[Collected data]
————
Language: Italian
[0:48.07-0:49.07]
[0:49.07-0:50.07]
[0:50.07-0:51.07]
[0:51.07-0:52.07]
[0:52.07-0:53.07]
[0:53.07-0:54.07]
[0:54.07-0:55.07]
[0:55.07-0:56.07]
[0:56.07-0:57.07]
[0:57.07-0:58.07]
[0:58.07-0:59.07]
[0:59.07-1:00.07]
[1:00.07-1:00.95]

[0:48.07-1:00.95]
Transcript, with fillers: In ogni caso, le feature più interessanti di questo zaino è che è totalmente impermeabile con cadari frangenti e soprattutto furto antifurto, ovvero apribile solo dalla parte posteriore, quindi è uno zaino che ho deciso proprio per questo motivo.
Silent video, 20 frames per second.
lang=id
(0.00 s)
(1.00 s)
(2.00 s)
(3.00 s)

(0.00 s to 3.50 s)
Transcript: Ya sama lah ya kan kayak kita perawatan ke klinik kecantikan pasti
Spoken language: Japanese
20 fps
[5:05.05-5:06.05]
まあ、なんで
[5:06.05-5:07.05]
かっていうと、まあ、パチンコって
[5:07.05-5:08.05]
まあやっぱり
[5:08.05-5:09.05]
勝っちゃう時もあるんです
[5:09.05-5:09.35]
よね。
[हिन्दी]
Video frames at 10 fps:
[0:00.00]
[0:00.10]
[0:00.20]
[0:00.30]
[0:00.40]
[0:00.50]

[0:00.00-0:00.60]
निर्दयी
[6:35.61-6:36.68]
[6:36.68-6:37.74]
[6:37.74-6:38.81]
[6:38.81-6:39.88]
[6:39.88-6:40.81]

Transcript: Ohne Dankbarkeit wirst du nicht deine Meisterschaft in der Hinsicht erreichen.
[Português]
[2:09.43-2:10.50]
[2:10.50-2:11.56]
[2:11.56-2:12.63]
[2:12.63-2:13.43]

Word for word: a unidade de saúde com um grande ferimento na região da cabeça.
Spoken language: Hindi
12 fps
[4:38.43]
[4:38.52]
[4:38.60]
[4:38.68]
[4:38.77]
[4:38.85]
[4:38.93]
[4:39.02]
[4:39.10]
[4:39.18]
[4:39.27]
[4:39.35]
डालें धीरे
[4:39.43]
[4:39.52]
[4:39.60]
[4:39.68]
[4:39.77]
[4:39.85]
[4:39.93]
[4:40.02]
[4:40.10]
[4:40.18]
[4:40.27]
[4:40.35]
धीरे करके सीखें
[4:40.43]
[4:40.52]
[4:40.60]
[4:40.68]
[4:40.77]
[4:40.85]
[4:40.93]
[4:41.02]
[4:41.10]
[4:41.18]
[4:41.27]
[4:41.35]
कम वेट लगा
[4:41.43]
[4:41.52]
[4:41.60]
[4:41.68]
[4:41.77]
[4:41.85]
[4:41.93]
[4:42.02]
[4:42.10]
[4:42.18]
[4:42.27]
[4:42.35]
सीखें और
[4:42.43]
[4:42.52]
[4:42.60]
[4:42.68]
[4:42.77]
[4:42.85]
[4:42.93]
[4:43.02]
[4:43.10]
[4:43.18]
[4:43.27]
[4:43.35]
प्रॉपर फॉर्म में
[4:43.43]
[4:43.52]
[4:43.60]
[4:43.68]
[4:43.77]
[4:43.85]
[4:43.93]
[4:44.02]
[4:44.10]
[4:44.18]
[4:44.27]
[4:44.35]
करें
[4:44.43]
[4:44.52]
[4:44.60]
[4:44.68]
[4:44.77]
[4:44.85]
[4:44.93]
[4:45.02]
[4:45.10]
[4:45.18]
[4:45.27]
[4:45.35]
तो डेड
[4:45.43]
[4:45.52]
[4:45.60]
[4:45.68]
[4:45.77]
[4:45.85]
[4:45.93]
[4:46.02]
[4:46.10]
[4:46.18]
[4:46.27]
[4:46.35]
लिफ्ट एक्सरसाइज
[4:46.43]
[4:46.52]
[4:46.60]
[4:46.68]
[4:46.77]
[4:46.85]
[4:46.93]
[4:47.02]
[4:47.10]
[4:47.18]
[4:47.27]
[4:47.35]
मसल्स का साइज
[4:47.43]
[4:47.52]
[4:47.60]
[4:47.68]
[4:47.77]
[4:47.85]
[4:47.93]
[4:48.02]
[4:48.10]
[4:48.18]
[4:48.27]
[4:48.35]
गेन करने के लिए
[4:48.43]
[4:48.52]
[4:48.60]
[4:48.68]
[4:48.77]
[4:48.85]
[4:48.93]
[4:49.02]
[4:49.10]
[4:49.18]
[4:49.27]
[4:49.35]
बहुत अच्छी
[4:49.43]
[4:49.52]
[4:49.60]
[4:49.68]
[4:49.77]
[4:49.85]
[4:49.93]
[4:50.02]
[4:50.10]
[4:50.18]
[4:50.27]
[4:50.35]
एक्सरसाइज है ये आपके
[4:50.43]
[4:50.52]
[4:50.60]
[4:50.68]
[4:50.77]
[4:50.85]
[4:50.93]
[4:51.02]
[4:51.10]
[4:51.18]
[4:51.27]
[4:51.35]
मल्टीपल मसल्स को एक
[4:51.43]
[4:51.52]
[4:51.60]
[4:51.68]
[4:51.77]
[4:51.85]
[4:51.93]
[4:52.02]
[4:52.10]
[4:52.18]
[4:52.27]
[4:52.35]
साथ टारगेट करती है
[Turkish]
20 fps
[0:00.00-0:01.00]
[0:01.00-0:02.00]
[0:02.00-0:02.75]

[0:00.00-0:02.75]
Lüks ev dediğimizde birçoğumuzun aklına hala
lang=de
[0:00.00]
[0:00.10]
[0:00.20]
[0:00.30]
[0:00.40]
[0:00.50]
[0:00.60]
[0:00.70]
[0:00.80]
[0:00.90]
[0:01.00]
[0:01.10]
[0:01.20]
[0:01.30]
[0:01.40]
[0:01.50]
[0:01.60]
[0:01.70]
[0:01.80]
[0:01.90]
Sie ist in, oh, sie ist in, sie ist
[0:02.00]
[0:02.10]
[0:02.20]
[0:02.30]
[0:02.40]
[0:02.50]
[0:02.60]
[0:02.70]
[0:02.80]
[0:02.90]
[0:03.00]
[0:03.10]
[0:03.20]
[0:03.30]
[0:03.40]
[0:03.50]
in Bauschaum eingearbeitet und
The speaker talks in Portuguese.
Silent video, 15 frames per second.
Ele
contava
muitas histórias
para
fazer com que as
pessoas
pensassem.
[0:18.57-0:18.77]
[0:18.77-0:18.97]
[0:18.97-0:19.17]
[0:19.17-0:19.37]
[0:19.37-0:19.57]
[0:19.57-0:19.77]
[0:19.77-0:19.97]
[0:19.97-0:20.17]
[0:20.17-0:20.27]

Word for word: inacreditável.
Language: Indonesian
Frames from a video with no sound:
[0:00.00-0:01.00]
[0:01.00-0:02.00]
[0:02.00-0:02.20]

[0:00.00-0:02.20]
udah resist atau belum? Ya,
————
## Action item
Set down exactly what runs from the line containing "[0:19.17-0:19.37]" through the last line above, both lines included.

## Response to the exercise
[0:19.17-0:19.37]
[0:19.37-0:19.57]
[0:19.57-0:19.77]
[0:19.77-0:19.97]
[0:19.97-0:20.17]
[0:20.17-0:20.27]

Word for word: inacreditável.
Language: Indonesian
Frames from a video with no sound:
[0:00.00-0:01.00]
[0:01.00-0:02.00]
[0:02.00-0:02.20]

[0:00.00-0:02.20]
udah resist atau belum? Ya,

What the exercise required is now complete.